- Born: Pauline Ann Bodnar August 1, 1926 (age 100) Columbus, Ohio, U.S.
- Occupations: Media personality; TikToker; Factory worker; Baker;
- Years active: 2012–present
- Spouse: Edward James Kana ​ ​(m. 1955; died 1988)​
- Awards: Guinness World Record

= Pauline Kana =

American social media personality (born 1926)

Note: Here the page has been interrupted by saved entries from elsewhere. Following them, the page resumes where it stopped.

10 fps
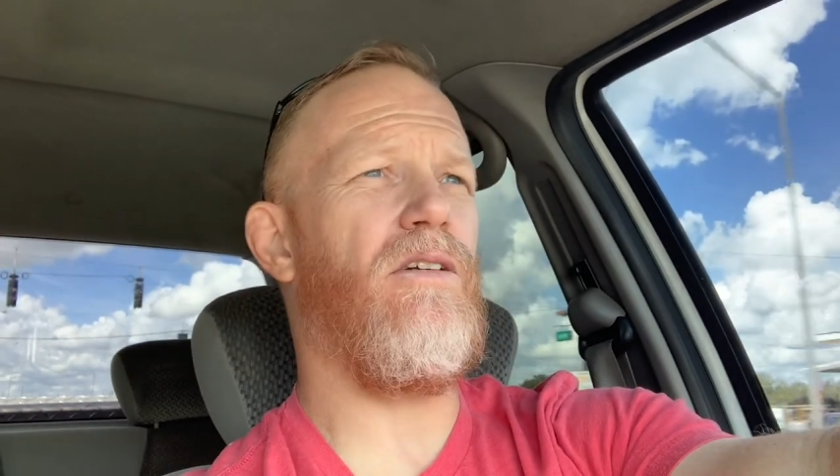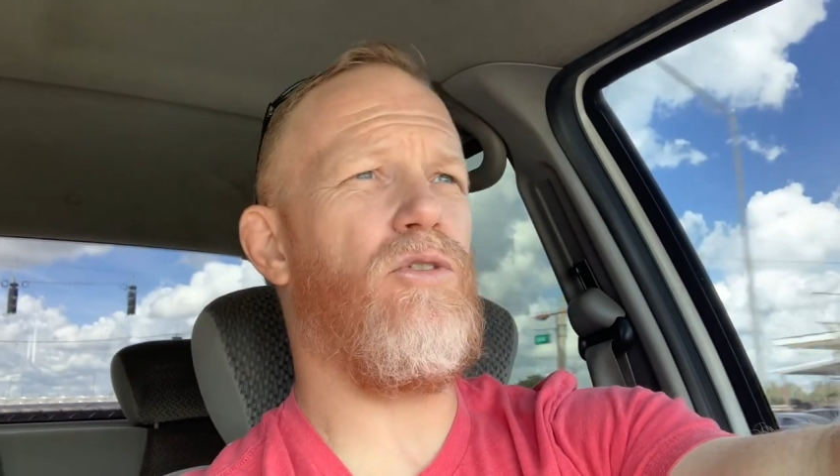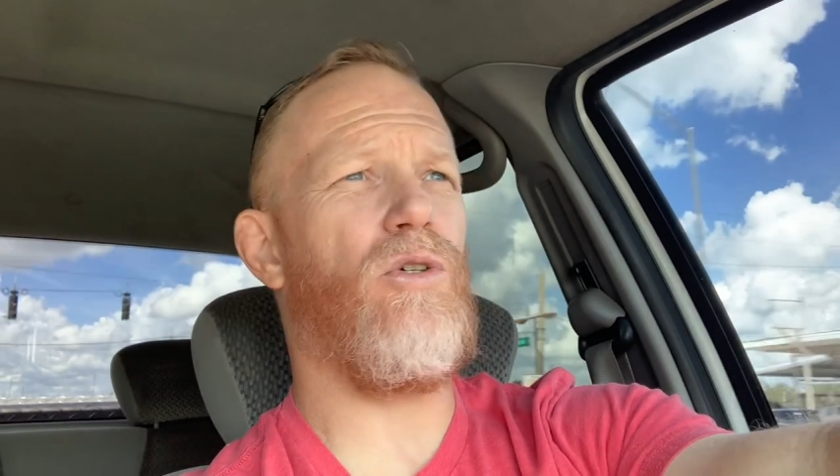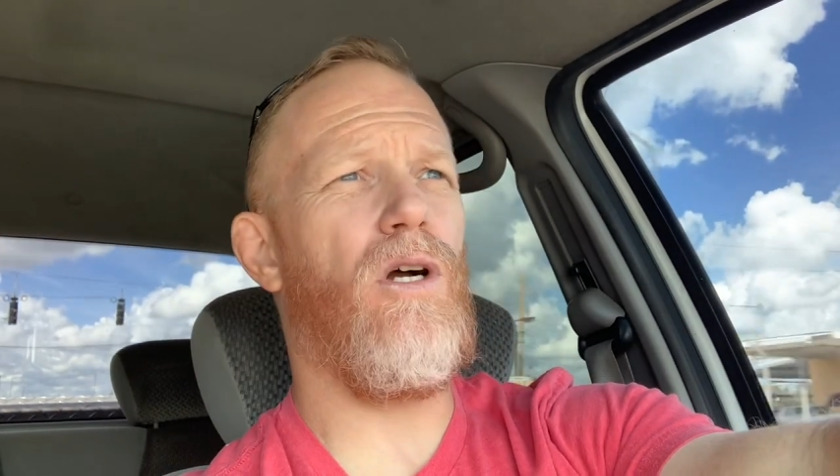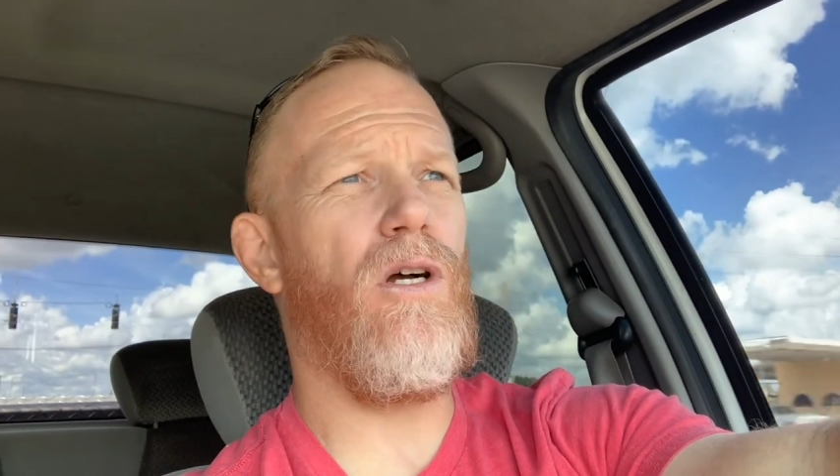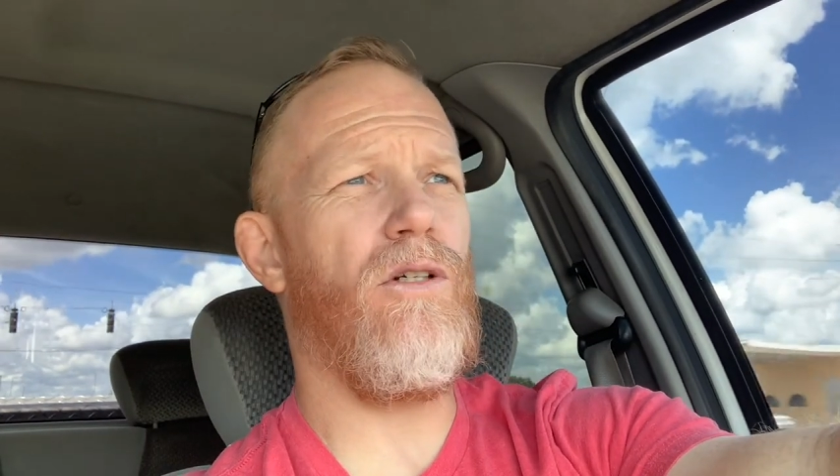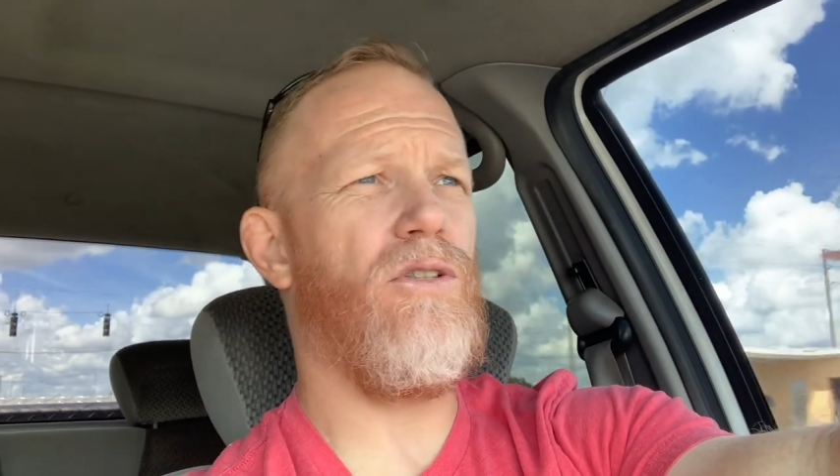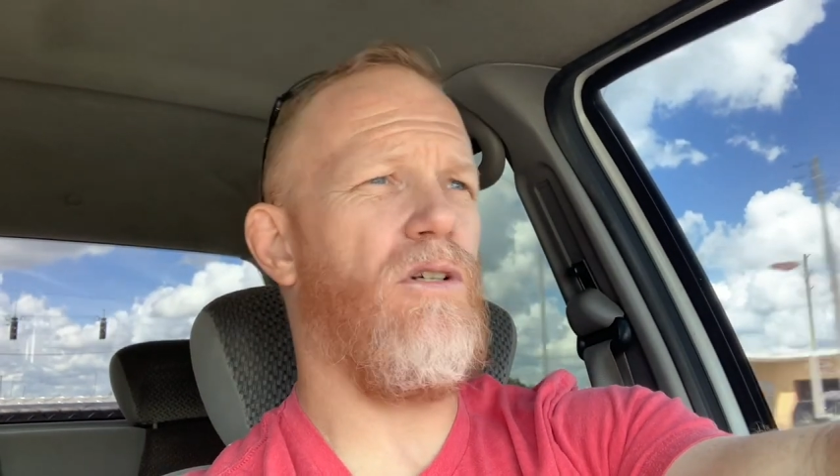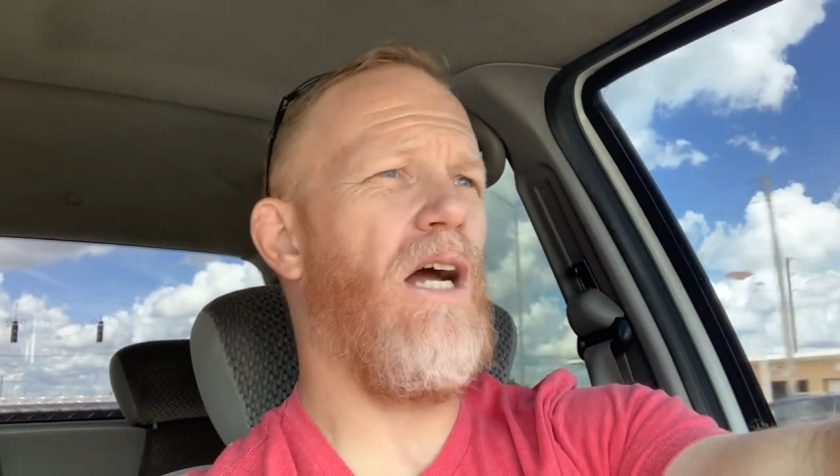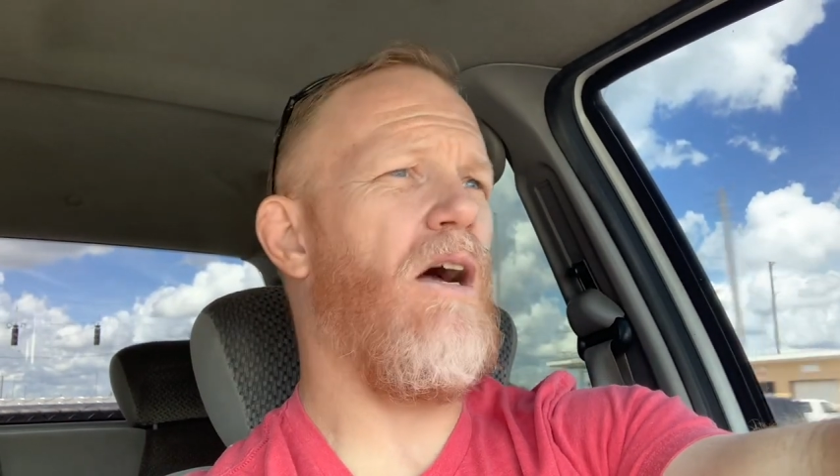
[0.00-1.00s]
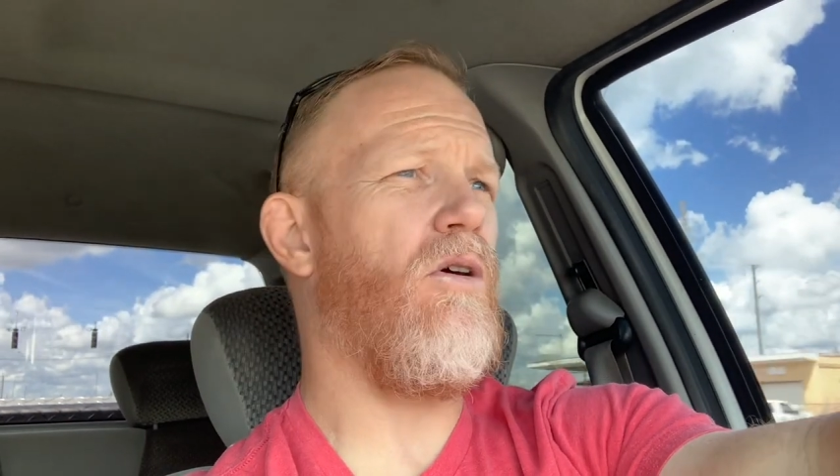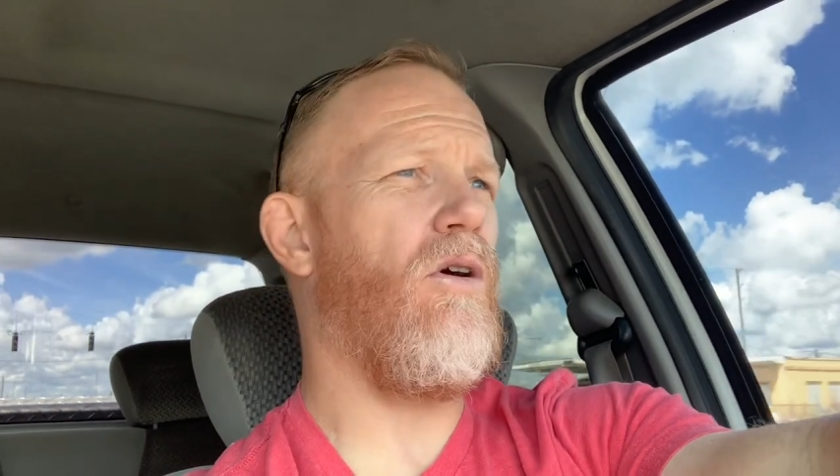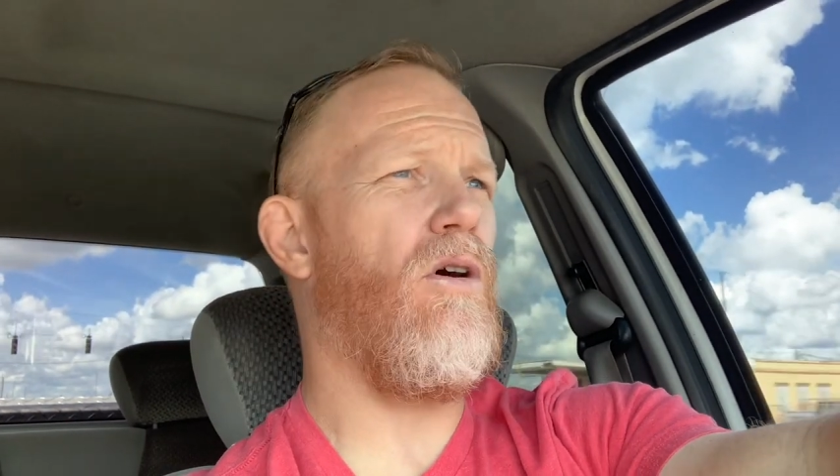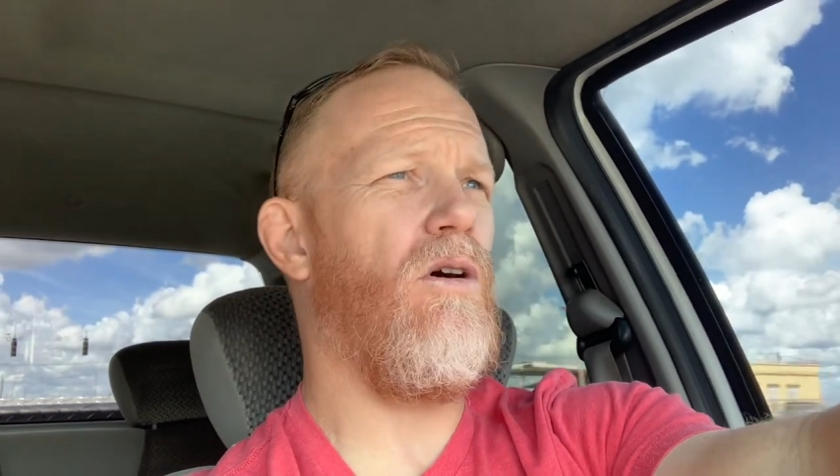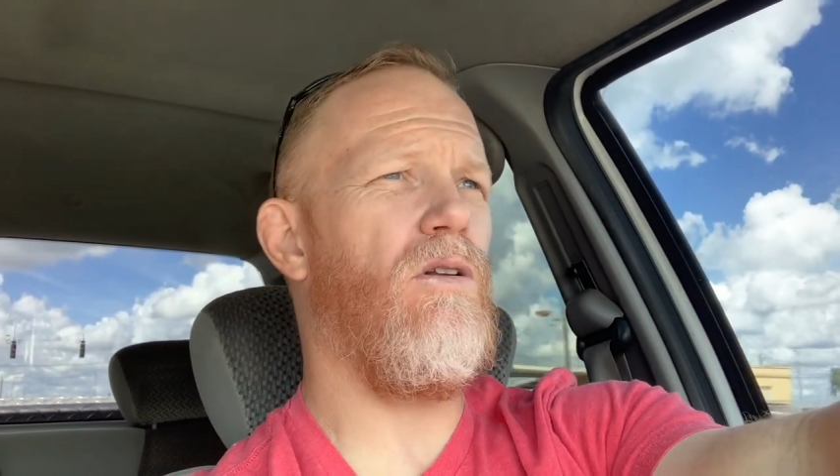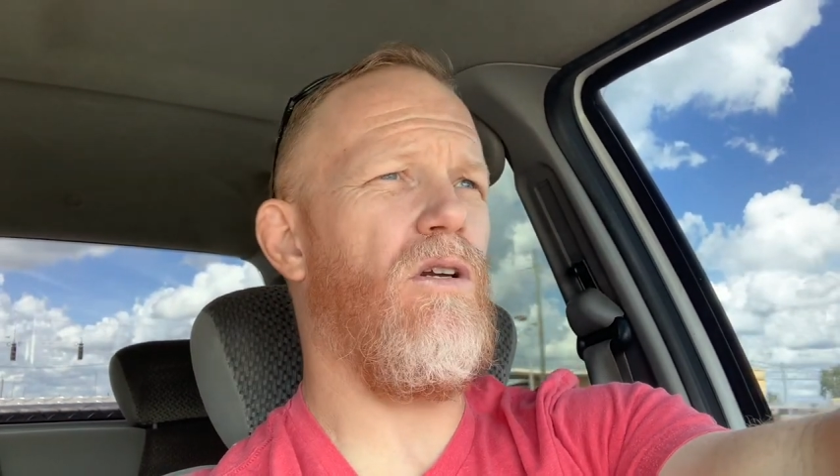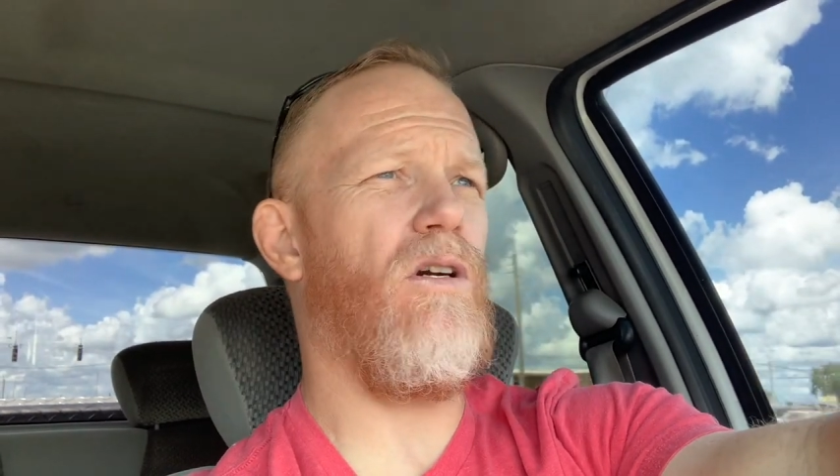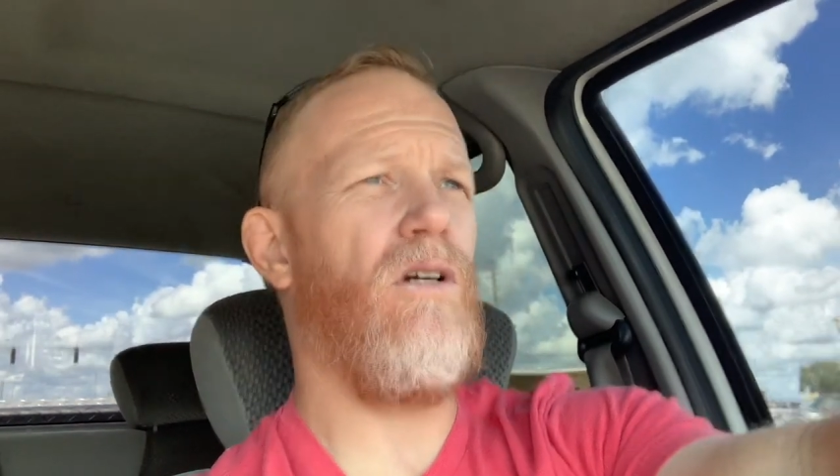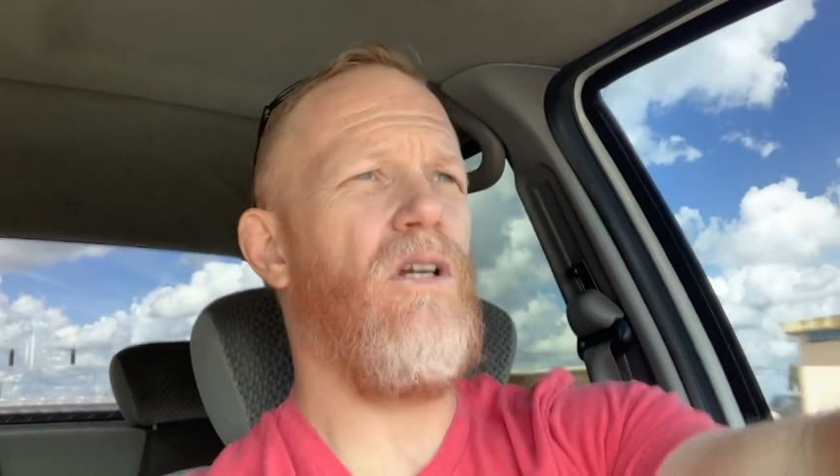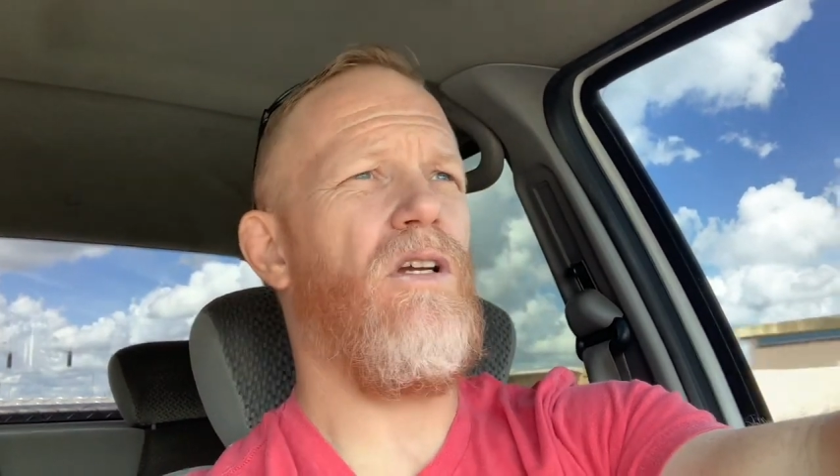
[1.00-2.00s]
drugs or alcohol or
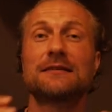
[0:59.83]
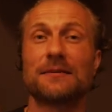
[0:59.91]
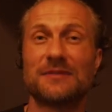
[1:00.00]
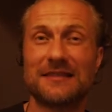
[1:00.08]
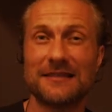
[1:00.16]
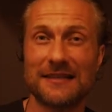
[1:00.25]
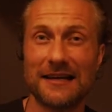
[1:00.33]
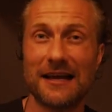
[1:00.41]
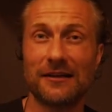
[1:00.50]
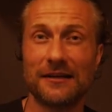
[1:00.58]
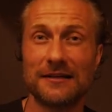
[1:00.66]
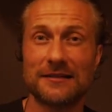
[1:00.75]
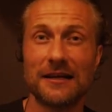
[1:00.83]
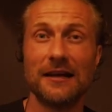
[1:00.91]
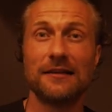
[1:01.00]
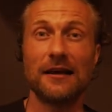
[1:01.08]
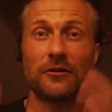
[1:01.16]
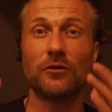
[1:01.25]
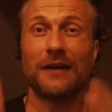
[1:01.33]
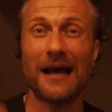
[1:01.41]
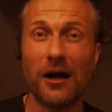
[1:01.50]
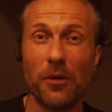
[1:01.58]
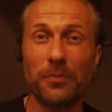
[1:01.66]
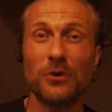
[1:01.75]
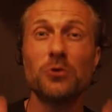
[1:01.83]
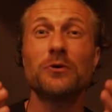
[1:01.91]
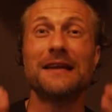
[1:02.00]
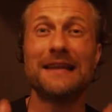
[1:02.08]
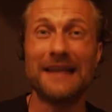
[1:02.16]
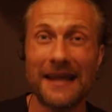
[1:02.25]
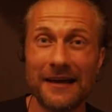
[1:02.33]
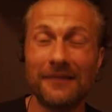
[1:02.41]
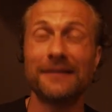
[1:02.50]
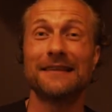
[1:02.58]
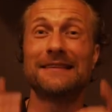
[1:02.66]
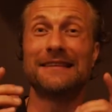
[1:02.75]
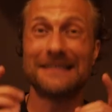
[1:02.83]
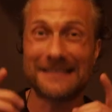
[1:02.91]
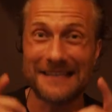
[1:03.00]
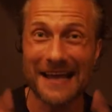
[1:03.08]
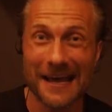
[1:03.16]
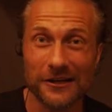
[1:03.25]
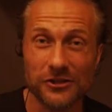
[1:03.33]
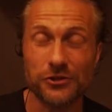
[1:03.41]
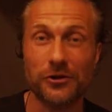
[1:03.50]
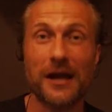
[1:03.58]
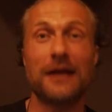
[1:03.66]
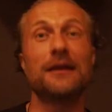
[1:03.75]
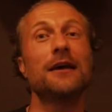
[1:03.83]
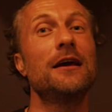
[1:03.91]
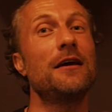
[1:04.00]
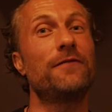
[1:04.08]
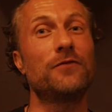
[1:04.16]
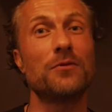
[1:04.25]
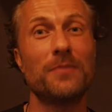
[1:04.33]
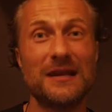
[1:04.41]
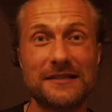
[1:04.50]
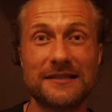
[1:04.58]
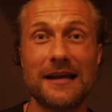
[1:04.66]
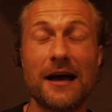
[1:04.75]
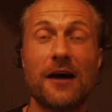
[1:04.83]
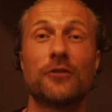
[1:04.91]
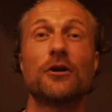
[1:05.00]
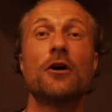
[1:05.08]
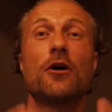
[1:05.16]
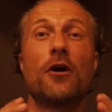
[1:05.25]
some seasonalities that could help you nail this next trade if you missed out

Pauline Ann Kana (born August 1, 1926) is an American social media personality, widely known as "Gangster Granny" for her comedic videos with her grandson Ross Smith. She became famous in her 90s and 100s for defying stereotypes of aging, appearing in humorous skits, attending pop culture events, and even setting a Guinness World Record as the oldest person to crowd surf.

== Early life ==
Kana was born in Ohio on August 1, 1926. She grew up during the Great Depression and worked in a factory building bombs during World War II. Later, she married and spent most of her life working in factories, stores, and a bakery. Despite a modest working-class background, she became a symbol of resilience and humor in her later years.

== Career ==
Kana's fame began when her grandson, Ross Smith, started filming short comedy videos with her around 2012. Their clips, often featuring her in outrageous or playful scenarios, quickly went viral across platforms like Instagram, TikTok, and YouTube. She became known for her bold personality, often flipping off the camera, wearing humorous outfits, and interacting with celebrities.In May 2026, she crowd-surfed at a Brantley Gilbert concert in Texas, earning a Guinness World Record as the oldest person ever to crowd surf. She has tens of millions of followers across social media, making her one of the most recognizable elderly internet personalities.

On TikTok, Kana's account has more than 26,000 followers and over 1.3 million likes. On Instagram, she regularly appears in Ross Smith's posts, many of which reach millions of views. On YouTube, Ross Smith's channel has over 2 million subscribers, with videos featuring Kana among the most watched.

Kana's viral fame brought her into contact with global stars. The most prominent example is her connection with Lionel Messi. She attended multiple matches featuring Messi, including Argentina's World Cup game against Austria in Dallas in June 2026, where she was filmed cheering him on as he broke the all‑time World Cup goalscoring record. She held up playful signs such as "Messi, will you marry me?" and "I'm 100 years old and I'm a Messi fan", which went viral worldwide.

== Personal life ==
Kana is a colon cancer survivor, having undergone treatment at age 96. She has lived with her grandson in Columbus, Ohio, but remains independent and active, climbing stairs and moving about without assistance. Her longevity and vitality have been widely celebrated, with media outlets highlighting her as proof that age does not limit joy or creativity.

Kana was married to Edward James Kana in 1955 until his death in 1988, and had children, including a daughter, Diana Kana. She is grandmother to Mike Smith and great‑grandmother to Ross Smith, with whom she became widely known through viral comedy videos.